Task instructions: Your copy of the data below must be exact and must leave out all pictures.

+++ Provided records

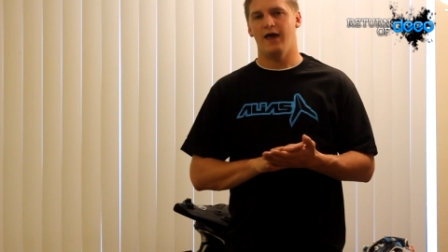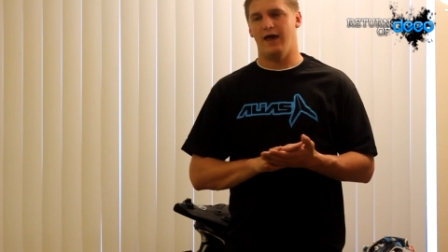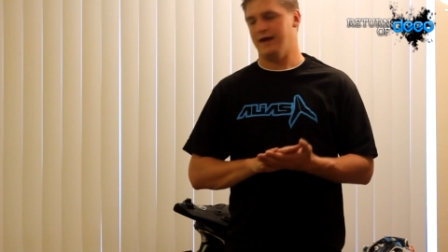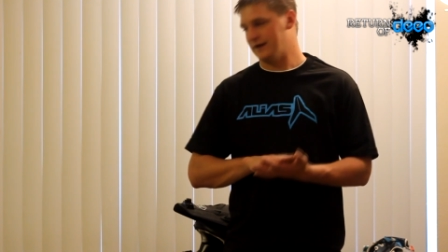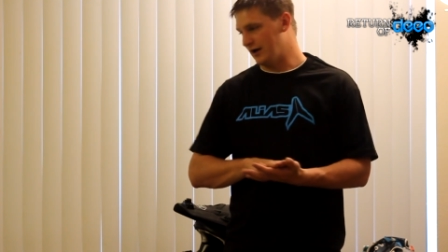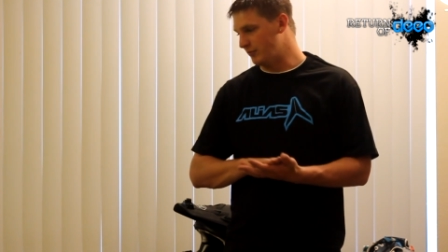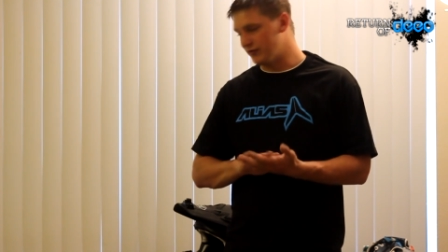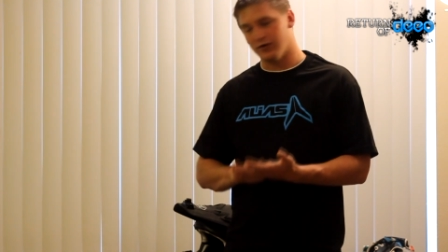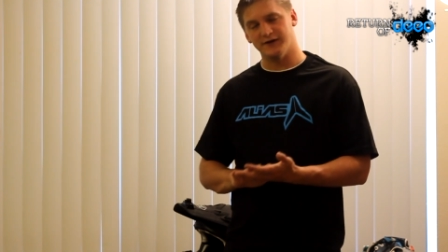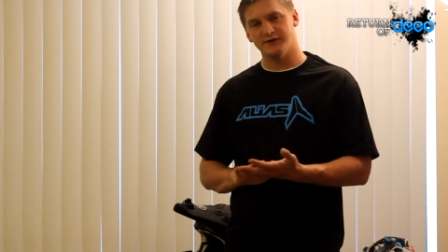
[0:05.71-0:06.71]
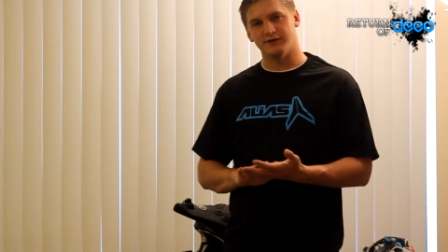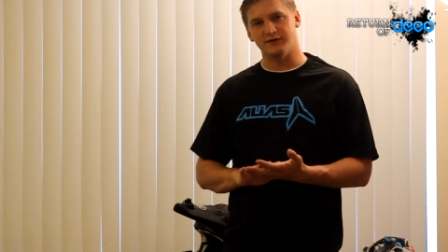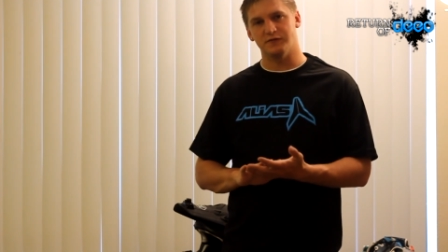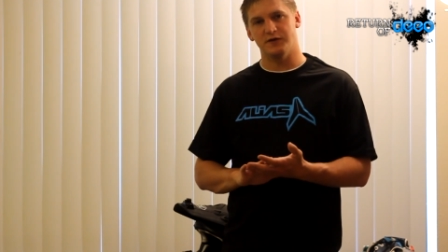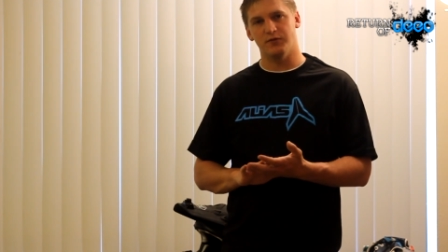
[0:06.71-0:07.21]
And uh, before I start
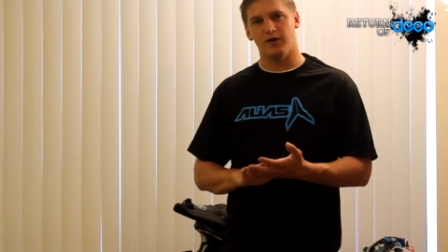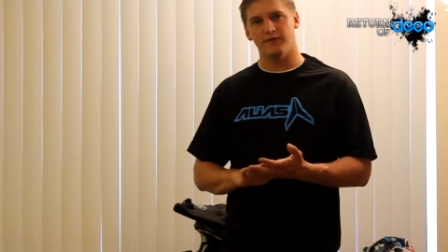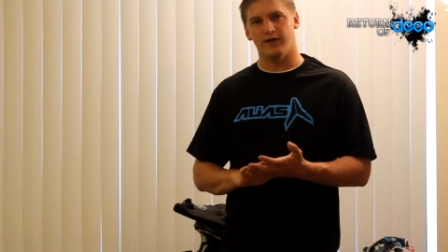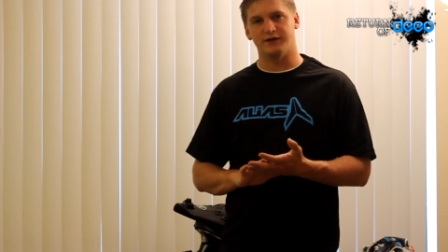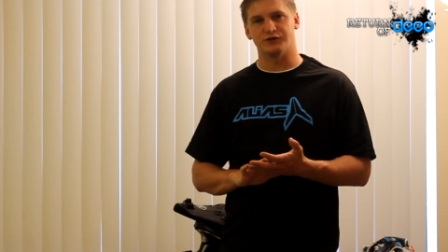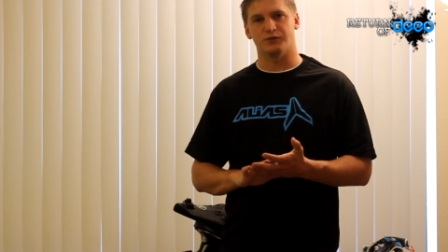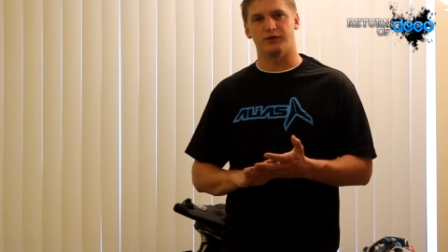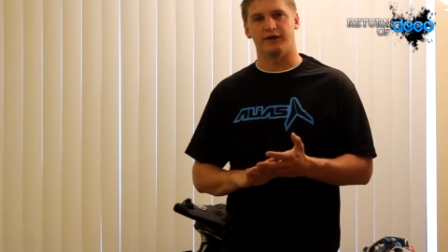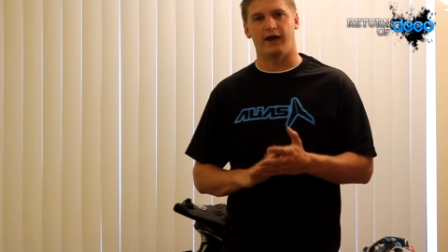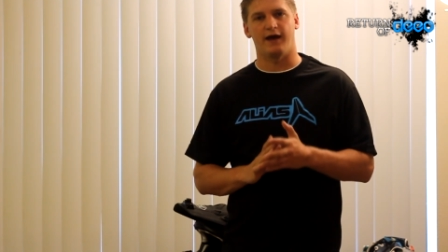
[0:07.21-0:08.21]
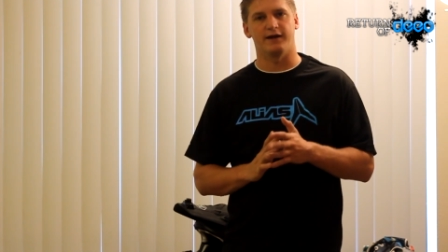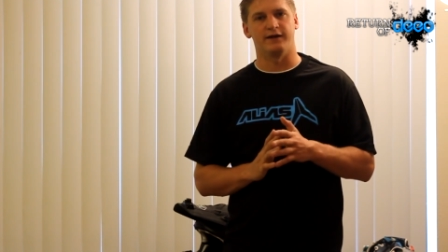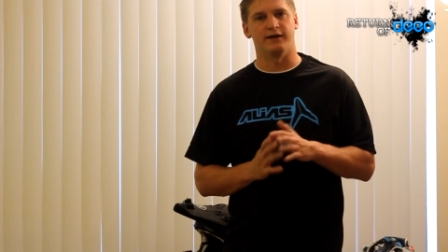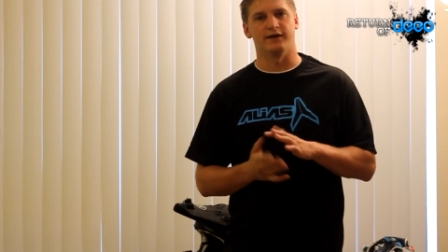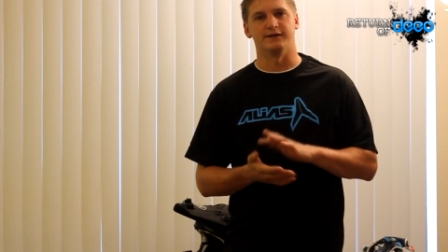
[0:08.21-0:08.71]
this video off, I just want to add
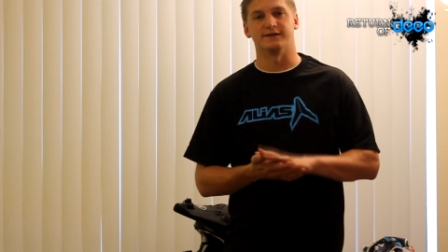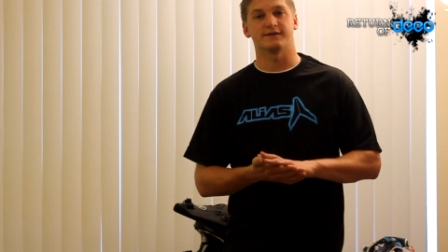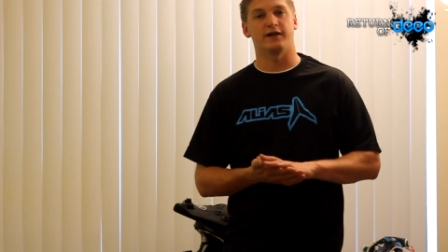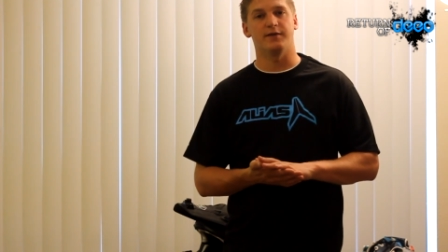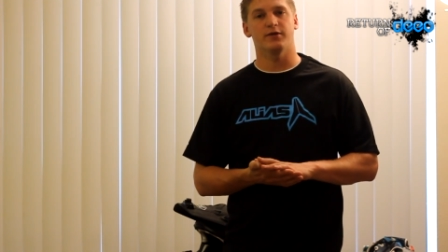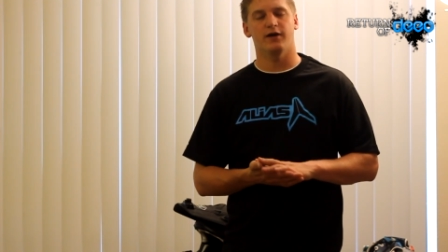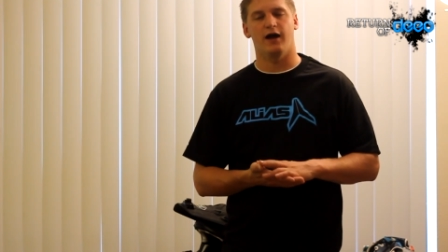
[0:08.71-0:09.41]
in a disclaimer.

++++++

Finished task:
[0:05.71-0:06.71]
[0:06.71-0:07.21]
And uh, before I start
[0:07.21-0:08.21]
[0:08.21-0:08.71]
this video off, I just want to add
[0:08.71-0:09.41]
in a disclaimer.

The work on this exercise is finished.